Topic: Ways to find tags often used together?

Posted under e621 Tools and Applications

Hello everyone,

I am currently trying to find a way to find posts that include the tags solo, male OR female, and the name of a character. I've got a list of character tags as a .txt file, and was wondering what the best way to find the number of posted images with this character and the tags is. I'm not looking to scrape the images themselves, just the number of images is enough.

To explain what I mean:

Let's say the .txt file only consisted of 3 characters, A, B and C.
I want to check how many images on e621 have the following tag combos:
A, solo, male
A, solo, female
B, solo, male
B, solo, female
C, solo, male
C, solo, female

I already grabbed the ~3 GB large file for all posts on the site, but that seems overkill. Also my attempt so far to reduce that file to only posts containing "solo" have been less than successful, with both Notepad++ and Excel refusing to work properly due to the large file size.

Is there a way to use the API to make these calls, preferably without me needing to enter every character by hand, and instead sourced from the .txt file? If so, a way to get started with using the API would be great, the Wiki page didn't help much besides letting me use my browser to get JSON files.

Any help would be appreciated, also sorry if my question seems incredibly dumb

There's unfortunately no API endpoint that provides a number of results for a search (issue #288) so the only option is to increment through every single page of the search listings (not advised) or use the db export.

topic #37429 has a tool to parse the CSV, though I can't personally endorse it because I haven't tried it.

Thanks for replying! Gonna check that one out.

This might not be e621 related, but once I extract all posts with the "solo" tag to a .txt, do you have any idea how I could go about comparing it with the character .txt?
Best case would be to use a script that extracts all posts with one of the combos described above, and outputs them to a new file. I could just count the amount of lines in these files to find out.

Otherwise I will still need to go through the characters one by one, and at that point I could probably just search for them on the site itself lol

Just wanted to thank you guys again for the help! I got DB Browser for SQLite, turned the .csv into a database, and have been working with it for a few days now due to some hickups like lost progress due to not saving changes to the database, trying to figure out how to use SQL in the first place, using LEFT OUTER JOIN to search through tag_string for the characters and all that (boy does that query take hours lol)

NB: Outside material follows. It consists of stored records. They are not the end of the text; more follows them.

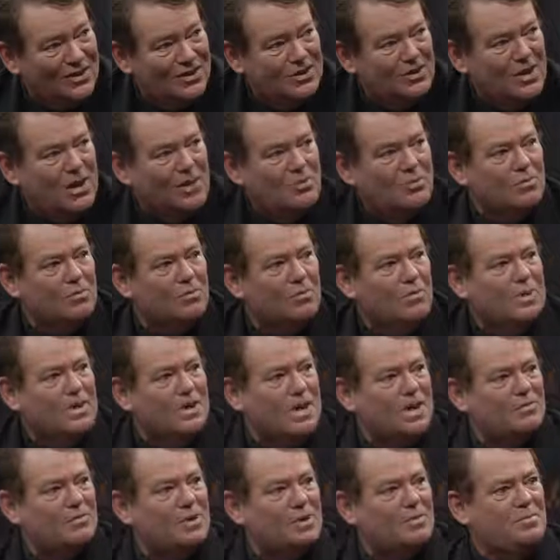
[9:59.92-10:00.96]
No, we
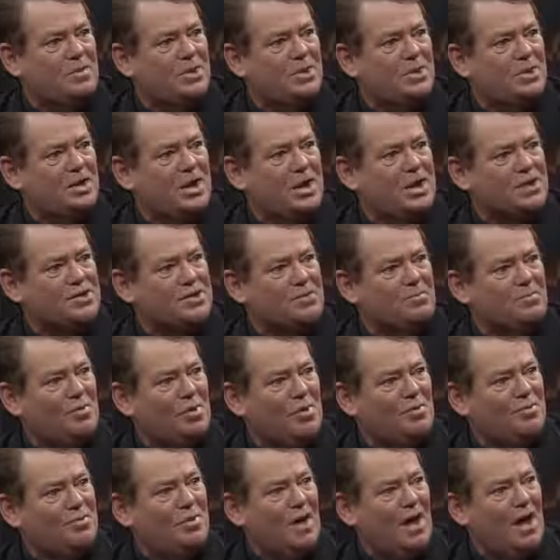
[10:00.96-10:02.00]
have a communication
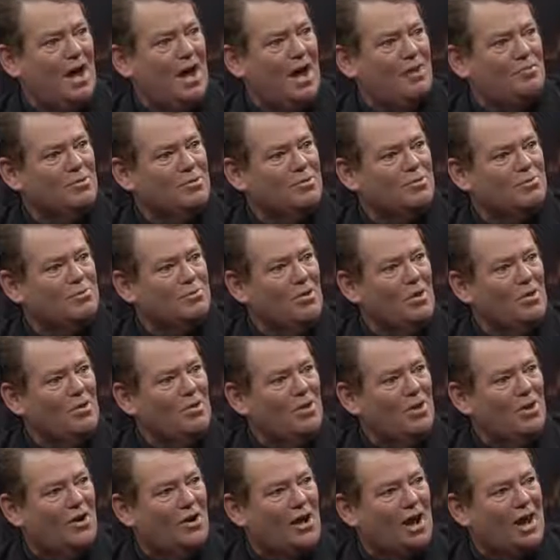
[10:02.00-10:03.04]
problem. I was
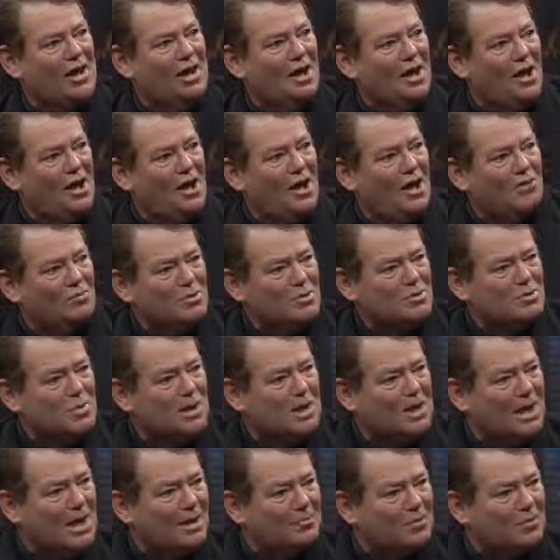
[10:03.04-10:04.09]
wrong, Guy. I was
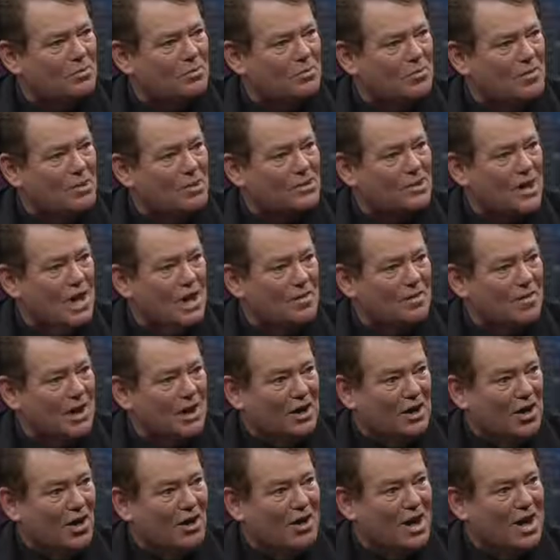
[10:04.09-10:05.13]
picking words the
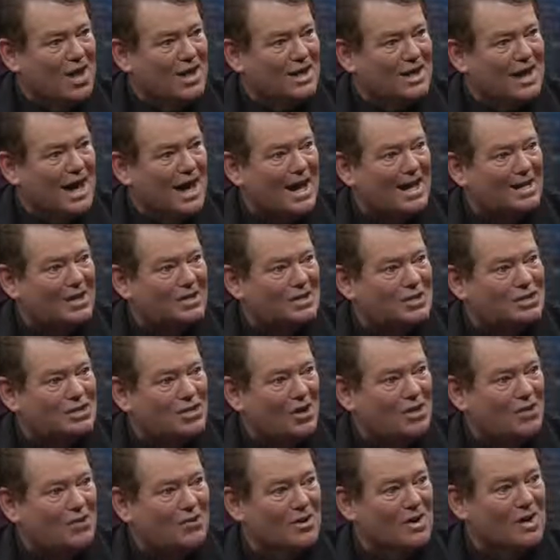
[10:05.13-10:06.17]
Guy Cater
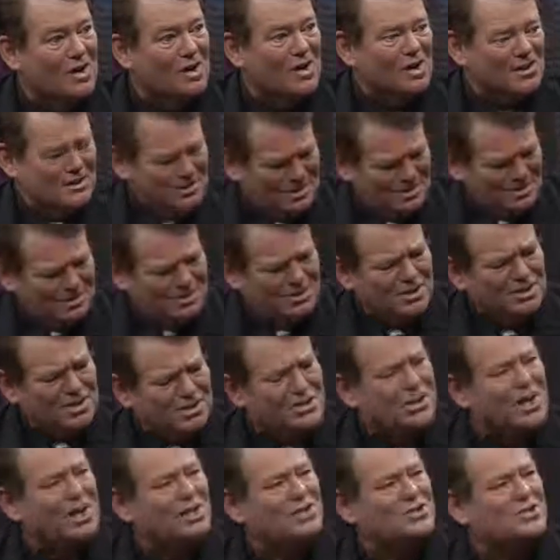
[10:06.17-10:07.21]
Show. You
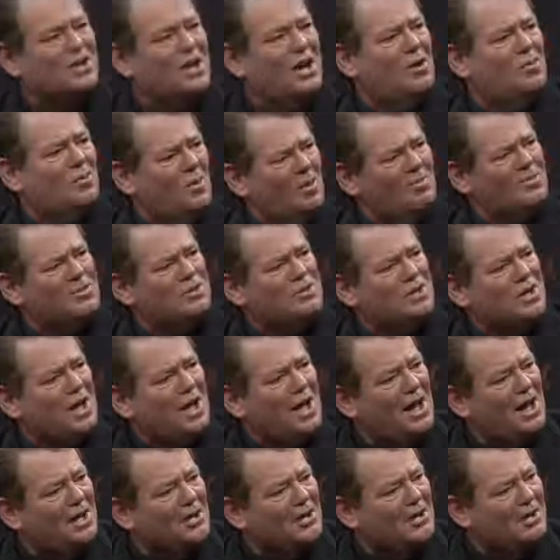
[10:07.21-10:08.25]
can tell us now, what was your
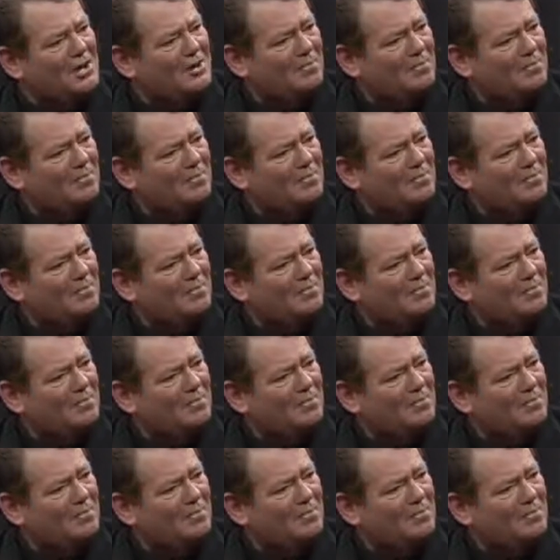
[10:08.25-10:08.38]
card?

I got so far that I have a list now structured Character, female, male, ambiguous, with "solo" posts counted for each tab.
Have many characters with NULL in all columns, thanks to either misspellings (wolf_o'donnell was spelled wolf_odonnell, as an example) or the characters just not appearing solo at all. For these I am currently going through the list by hand, which I will come back to from time to time in order not to burn out lol.

At least I got to learn something from all this, though I am not sure if and when I will ever need SQL again lol

kora_viridian said:
Thanks for the update... the mad lad actually did it! :D

SQL gets used a lot in big corpo databases - stuff like customer data and billing. Normally only a few people can sit down in front of the database and just type in random SQL queries, but tons of automated SQL queries happen all the time. When you go to pay (say) your electric bill online, it's pretty likely that the web page you see has done something like SELECT due_date, amount_due FROM current_bills WHERE customer="superfid2006" to get the data.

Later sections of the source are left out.